For example, you may have observations $\left( \mathbf{x}, y(\mathbf{x})\right)$, where $y(\mathbf{x})$ does not depend linearly on $\mathbf{x}$. But it might depend linearly on some transformation of $\mathbf{x}$, i.e, on some new feature vector $\phi(\mathbf{x})$ that is created by some (possibly non-linear) transformation of $\mathbf{x}$.

The book has an example with fitting a cubic polynomial. You observe $\left(x, y(x)\right)$ (note that $x$ here happens to be a scalar) and $y(x)$ is a cubic polynomial of $x$: $y(x) = a+bx+cx^2+dx^3$. You know this relationship because either an oracle revealed it to you, or because you saw some plot of your data and you could figure it out based on your experience. Then you still need to find the coefficients for this polynomial.

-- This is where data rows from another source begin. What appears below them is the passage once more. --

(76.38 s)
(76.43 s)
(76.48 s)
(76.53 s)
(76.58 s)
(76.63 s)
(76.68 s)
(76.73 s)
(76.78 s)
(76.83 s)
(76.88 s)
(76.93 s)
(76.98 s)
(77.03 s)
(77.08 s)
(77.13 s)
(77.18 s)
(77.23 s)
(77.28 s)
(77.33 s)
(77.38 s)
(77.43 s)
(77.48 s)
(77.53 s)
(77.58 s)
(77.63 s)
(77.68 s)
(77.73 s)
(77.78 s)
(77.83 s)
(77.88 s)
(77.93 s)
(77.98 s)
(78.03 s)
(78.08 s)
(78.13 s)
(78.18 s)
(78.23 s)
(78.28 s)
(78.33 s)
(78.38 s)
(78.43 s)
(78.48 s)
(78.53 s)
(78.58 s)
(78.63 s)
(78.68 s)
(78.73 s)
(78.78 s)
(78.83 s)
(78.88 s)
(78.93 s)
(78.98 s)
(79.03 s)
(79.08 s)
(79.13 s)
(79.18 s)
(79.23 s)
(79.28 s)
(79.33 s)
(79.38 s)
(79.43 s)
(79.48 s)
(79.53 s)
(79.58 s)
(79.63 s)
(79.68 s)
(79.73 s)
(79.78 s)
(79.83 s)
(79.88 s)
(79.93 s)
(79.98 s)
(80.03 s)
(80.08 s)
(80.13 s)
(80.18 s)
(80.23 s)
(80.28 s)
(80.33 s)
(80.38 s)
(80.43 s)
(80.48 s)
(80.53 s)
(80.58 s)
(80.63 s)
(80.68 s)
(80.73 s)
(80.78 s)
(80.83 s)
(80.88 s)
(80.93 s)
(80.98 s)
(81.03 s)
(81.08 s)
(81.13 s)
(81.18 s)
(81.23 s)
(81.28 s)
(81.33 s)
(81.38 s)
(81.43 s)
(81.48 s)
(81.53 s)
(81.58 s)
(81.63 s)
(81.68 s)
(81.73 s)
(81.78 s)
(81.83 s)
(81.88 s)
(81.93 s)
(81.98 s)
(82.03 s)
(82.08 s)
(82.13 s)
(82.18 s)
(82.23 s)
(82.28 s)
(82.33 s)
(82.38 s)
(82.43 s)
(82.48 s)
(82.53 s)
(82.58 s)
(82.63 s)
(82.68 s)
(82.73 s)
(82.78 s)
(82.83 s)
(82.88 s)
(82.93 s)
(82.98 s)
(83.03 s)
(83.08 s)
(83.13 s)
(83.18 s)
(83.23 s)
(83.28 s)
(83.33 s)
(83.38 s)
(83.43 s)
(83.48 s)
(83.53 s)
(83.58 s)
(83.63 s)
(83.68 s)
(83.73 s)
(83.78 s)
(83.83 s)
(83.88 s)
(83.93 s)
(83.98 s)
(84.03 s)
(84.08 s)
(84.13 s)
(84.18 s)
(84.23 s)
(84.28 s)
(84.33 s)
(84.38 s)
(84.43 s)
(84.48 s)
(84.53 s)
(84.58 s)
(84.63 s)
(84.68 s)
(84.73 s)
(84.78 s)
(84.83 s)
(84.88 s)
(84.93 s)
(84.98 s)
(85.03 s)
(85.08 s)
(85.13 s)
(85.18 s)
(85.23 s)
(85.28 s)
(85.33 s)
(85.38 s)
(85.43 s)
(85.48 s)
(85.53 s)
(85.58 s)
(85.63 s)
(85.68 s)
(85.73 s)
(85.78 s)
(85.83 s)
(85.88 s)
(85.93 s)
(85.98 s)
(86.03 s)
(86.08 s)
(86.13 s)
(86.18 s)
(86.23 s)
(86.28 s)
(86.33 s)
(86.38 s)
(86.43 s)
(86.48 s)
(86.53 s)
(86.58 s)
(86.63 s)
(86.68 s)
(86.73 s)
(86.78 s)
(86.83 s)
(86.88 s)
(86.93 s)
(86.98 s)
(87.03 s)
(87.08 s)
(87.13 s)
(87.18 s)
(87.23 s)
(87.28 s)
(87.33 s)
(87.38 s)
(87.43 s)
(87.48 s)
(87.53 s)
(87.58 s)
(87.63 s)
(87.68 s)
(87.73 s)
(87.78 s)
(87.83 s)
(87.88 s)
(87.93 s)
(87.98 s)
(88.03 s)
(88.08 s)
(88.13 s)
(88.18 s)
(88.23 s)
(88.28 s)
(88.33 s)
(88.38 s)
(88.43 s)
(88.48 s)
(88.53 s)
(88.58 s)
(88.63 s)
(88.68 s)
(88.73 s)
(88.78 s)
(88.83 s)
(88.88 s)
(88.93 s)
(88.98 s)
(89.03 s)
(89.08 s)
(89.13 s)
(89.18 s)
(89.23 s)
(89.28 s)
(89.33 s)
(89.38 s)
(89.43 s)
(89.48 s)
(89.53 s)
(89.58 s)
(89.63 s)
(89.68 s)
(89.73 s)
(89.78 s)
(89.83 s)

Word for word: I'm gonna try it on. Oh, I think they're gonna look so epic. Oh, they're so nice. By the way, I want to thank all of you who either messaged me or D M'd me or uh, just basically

But $y(x)$ which is a cubic polynomial function of $x$, is just a linear function of the vector $\phi(x) = (1, x, x^2, x^3)$. In this example, $\phi(x)$ is a vector of dimension $4$, produced by the single observed feature $x$. You can think of $\phi(x)$ as a new type of feature. Now you can use linear regression to find the desired coefficients of the cubic polynomial.

Finally, note that the book also explains why (1) is a special case of (2): you can just assume that $\phi( \mathbf{x}) = (1, \mathbf{x})$, i.e., a vector obtained by concatenating $ \mathbf{x}$ with $1$.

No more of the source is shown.